Nothing against guitars, I own and play 3 guitars and I like classic rock, blues and country.
But there’s some observations on my local ‘guitar’ scene - the problem imho mostly is the rock star syndrome - guys think having guitar and knowing some blues chords makes them instantly a smash - add some overdrive and just strum on.
Rarely anyone cares about the sound, intonation, rhythm, variations, texture, dynamics - it’s like the moment guy picks up guitar he turns into a caveman.
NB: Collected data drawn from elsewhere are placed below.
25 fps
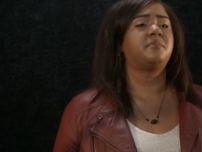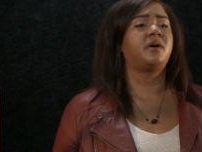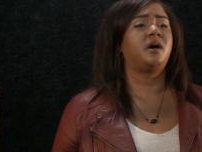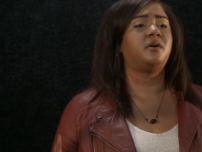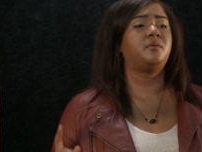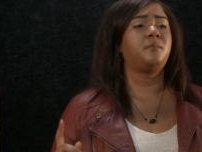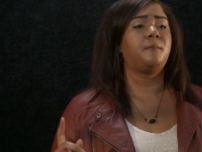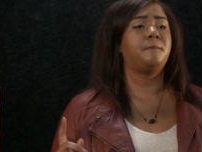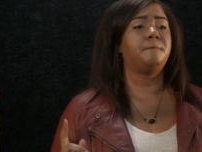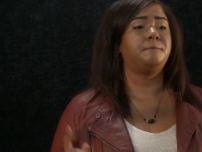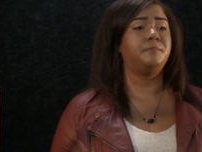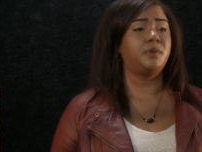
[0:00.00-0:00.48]

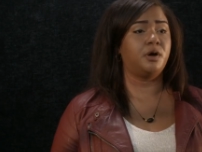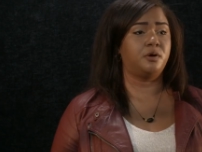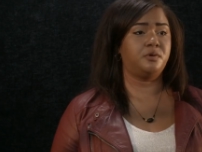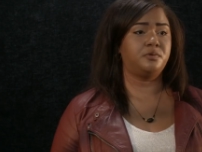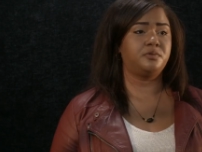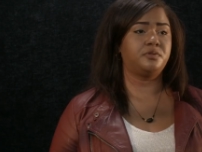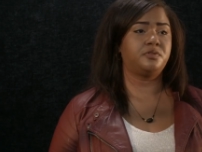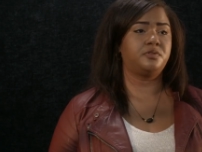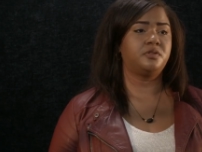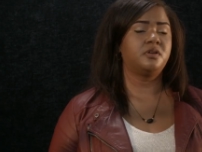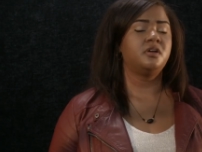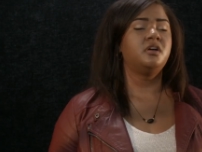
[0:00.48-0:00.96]
about both.
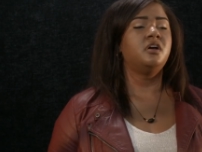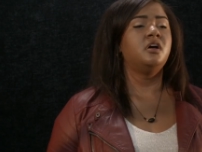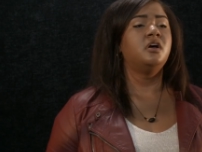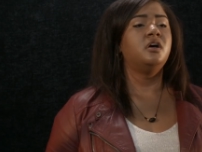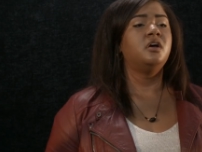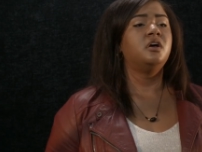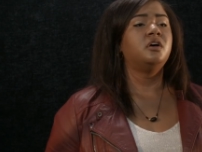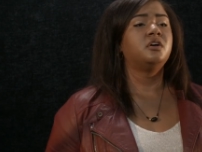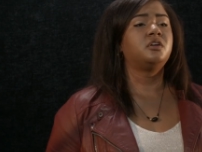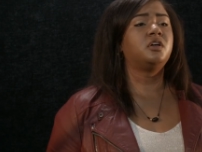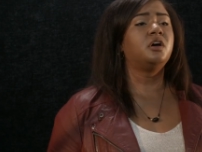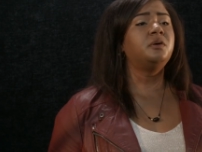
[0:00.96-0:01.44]

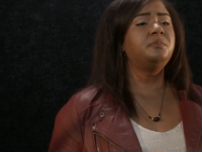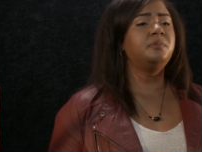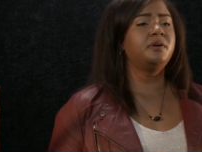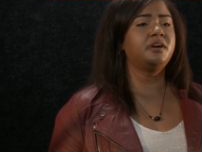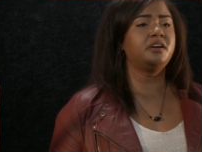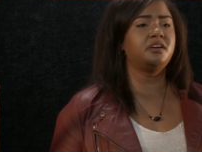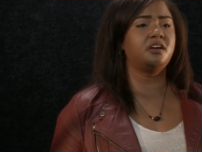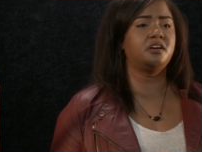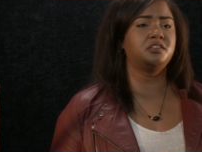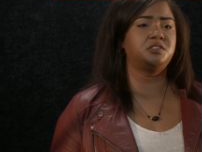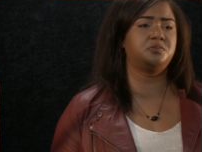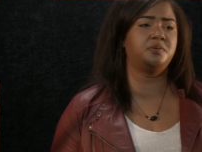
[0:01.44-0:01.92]
Goldberg
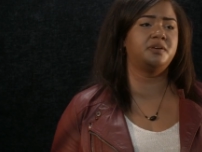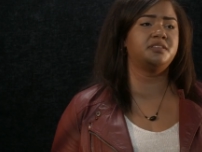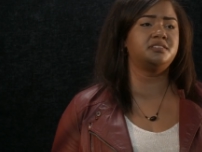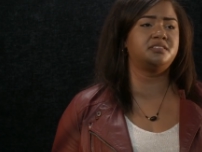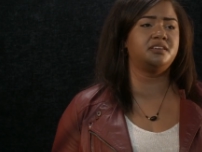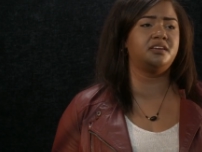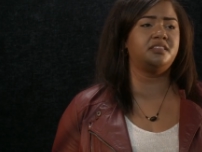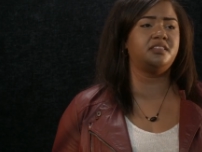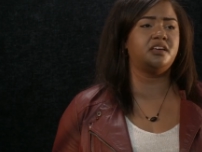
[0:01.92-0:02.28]
announced Wednesday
And it’s so often in jams - guys just plug and play, pray they have a tuner - eventually it all sounds like r2d2 rubbing his butt against concrete wall - but who cares - everyone is drunk and one joint deep - just chop on.
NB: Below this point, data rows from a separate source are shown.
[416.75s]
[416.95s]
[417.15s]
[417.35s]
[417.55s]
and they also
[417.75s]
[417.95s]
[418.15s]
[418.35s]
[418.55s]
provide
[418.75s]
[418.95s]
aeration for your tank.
it seems like everyone is dong sort of ‘we are rock stars’ larp - just play pretend that you are what you think you image yourself to be - who cares about the music.
What do you mean? I’m not too into Clapton - I suppose he’s good at what he does, but the mainstreamy blues rock sound is kinda meh for me, I can’t resonate with it. I like something more wilder:
Guitars, I think, has this paradox - to make a wild, visceral & out of this world sound - one has to be very skill-full in practical engineering and crafts - one has to know what every part does and where the sweet spots are and how to find them, and knowing some physics helps a lot.
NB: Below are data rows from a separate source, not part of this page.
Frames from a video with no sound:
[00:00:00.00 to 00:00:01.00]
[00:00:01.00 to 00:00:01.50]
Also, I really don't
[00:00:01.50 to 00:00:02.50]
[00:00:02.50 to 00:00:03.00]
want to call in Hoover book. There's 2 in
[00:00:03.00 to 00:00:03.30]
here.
There’s a lot of necessary discipline needed to make the show sound wild and crazy - I think a lot of guys don’t get this. They think it’s just plug-n-play and the spirit of Elvis will somehow magically make it happen. But it doesn’t.
I think synth and sequencers people don’t have that problem - because synth kinda needs your nerd, without understanding and knowing what is what - like adsr vs lfo vs pwm etc etc - it just won’t interesting.
sounds like r2d2 rubbing his butt against concrete wall
Best sentence of 2025.
I think, also, one problem is that when you see a good guitar player perform it looks easy and effortless. What you don’t see is all the hours before leading up to that moment. So many think: “Hey, that looks like something I can do.”.
Just a snarky answer. Clapton has somehow become emblematic to me of everything wrong with the cult of guitar. But hey, I hate Pink Floyd too, so maybe I’m not the one to ask about taste.